There are many reasons why someone becomes an impersonator. For example, celebrity impersonators make fun of the personal lives of famous or political figures to make us laugh and keep us entertained. Others impersonate political or military figures to act as a decoy so personal protection can be ensured. (Then there’s the fraud angle.) Individuals often assume identities to carry out illegal schemes. A Mexican citizen committed multiple fraud offenses against the U.S. government by collecting about $350,000 in benefits for nearly four decades.
It all began in 1968, when today’s fraudster, a supposedly 66-year-old man, came to the U.S. illegally. (His defense attorney stated that the illegal alien’s father had been murdered and he was looking for a better life in the U.S. than what was available in his native Chihuahua, Mexico.) The Mexican citizen bought the birth certificate of a U.S. citizen while working as a seasonal farm worker. (There’s the first strike against him.)
The illegal alien then used the birth certificate to apply for and obtain a Social Security number and a California driver’s license. Approximately eight years later, he fell out of a second-story motel balcony and landed in a coma, lasting for more than a month. (Wow, that certainly paints a vivid picture. Legal or illegal, that must have really hurt.)
After the tragic fall that left him permanently disabled, he used the identity he had assumed to apply for government disability benefits. (Another no-no. He was not entitled to those benefits because he was not who he said he was.) Federal, state and local agencies started paying out benefits, including nearly $250,000 from the Social Security Administration (SSA), plus more than $100,000 in MediCal benefits (California’s Medicaid program). After his social security benefits were terminated, he applied for and was approved to receive Supplemental Nutrition Assistance Program (SNAP) benefits right up until the time he was arrested.
When another individual tried to commit identity theft fraud against the same identity that the illegal alien was using, investigators took notice. While law enforcement officials initially believed that the illegal alien was a legitimate U.S. citizen, after further review of the details, it was determined that he had prior convictions including four felonies and 17 misdemeanors. (While all non-violent offenses, that’s still a boat load of run-ins with the law.) And, let’s not forget to consider two prior deportations in 1994 and 2000. (That didn’t stop him for long. He soon returned to the U.S. and travelled back and forth between the country and Mexico using a U.S. passport under the stolen identity.)
The Mexican citizen was sentenced to 37 months in federal prison (one month of custody in prison for every year he lived in the U.S. with a stolen identity) for committing Social Security fraud, Medicaid fraud, SNAP fraud and for being in the U.S. illegally. The Department of Justice reports that he was also ordered to pay $360,908.85 in restitution to the SSA, the California Department of Health Care Services and the County of San Diego.
While the illegal alien’s defense attorney stated that the nearly four-decade long benefits scam was not malicious or well-planned, ironically, he slipped through the cracks and was able to stay one step ahead of the system. Thanks to innovations where government agencies can share data across jurisdictions, this man’s decades long scam against public assistance programs has been halted. (No matter who this fraudster really is, it’s a certainty that he won’t be able to find any impersonator who will want to do the time for his crime.)

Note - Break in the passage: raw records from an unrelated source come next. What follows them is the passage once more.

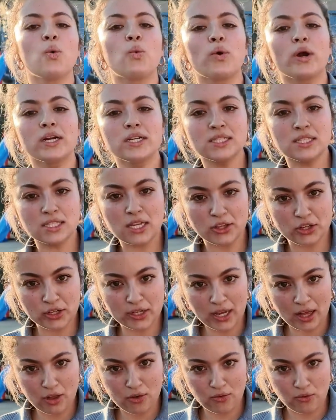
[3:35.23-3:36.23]
We're in
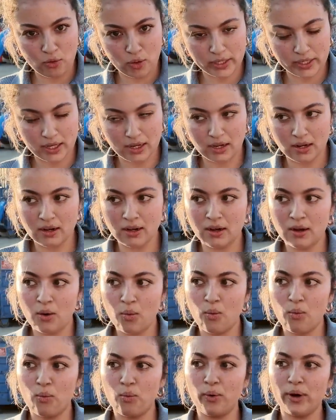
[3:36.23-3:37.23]
Southern California.
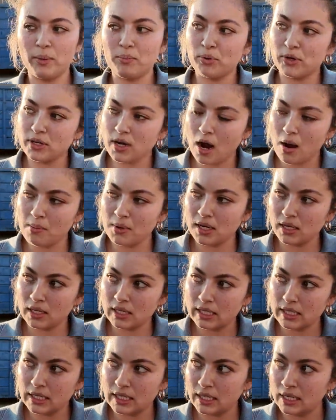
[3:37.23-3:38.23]
We
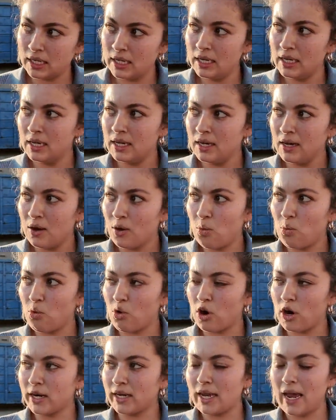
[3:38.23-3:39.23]
predominantly
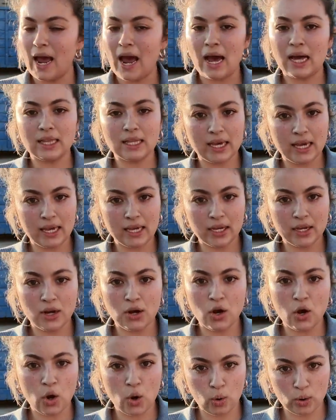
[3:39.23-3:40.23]
work LA,
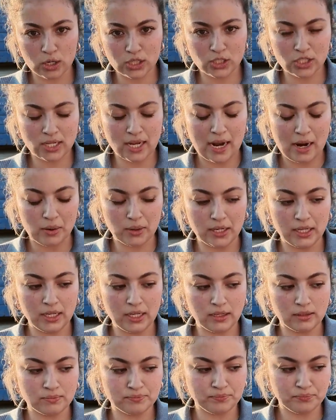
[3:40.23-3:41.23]
Orange
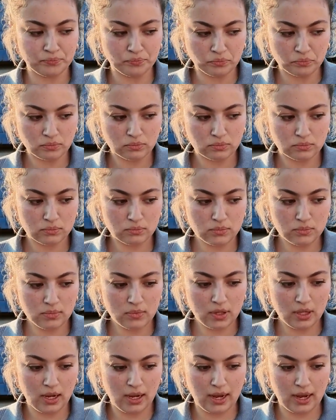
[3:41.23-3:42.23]
County,
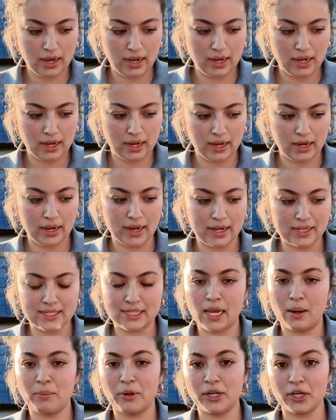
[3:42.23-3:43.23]

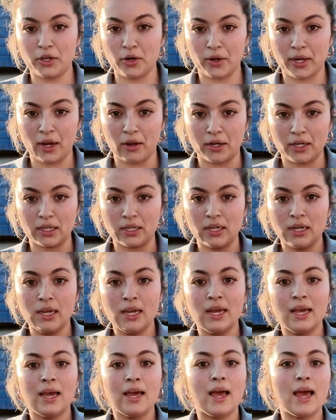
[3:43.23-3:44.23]
and San Bernardino County.
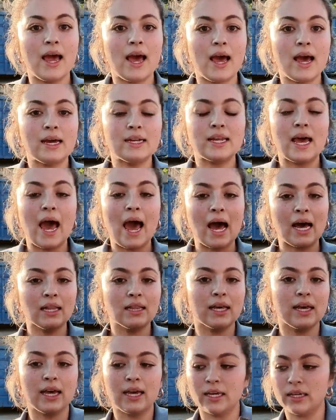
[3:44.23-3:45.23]
And
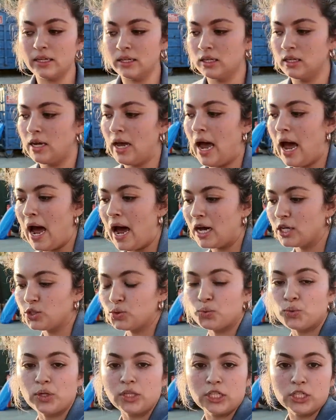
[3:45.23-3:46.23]
LA
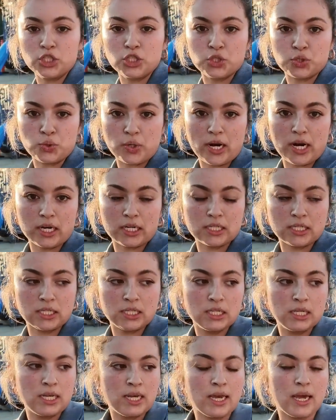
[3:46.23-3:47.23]
has really
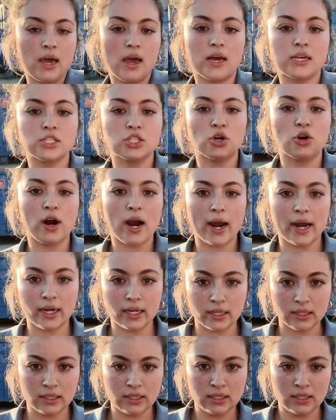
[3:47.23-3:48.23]
strict
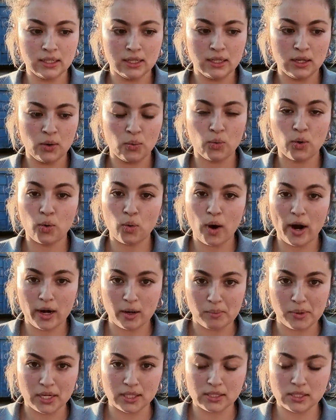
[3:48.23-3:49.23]
SRI
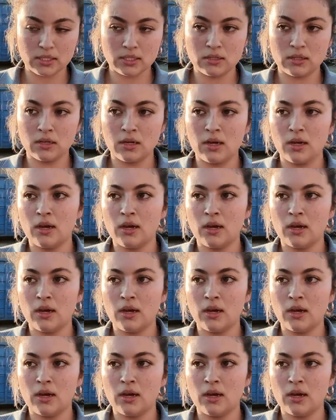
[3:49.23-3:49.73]
requirements.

Today’s “Fraud of the Day” is based on an article entitled, “Mexican citizen who stole government benefits for 37 years is sentenced to 37 months in prison,” published by San Diego Union Tribune on July 16, 2018.
A Mexican citizen with more than 40 aliases who admitted to stealing more than $350,000 in government benefits was sentenced Friday to 37 months in federal prison, equaling one month of custody for every year he lived in the U.S. with a stolen identity.
Federal prosecutors say Tijuana resident Andres Avelino Anduaga, 66, obtained a U.S. citizen’s birth certificate in 1980 — about 12 years after he first came to the country to work — and then used that identification to obtain a social security number and California driver’s license.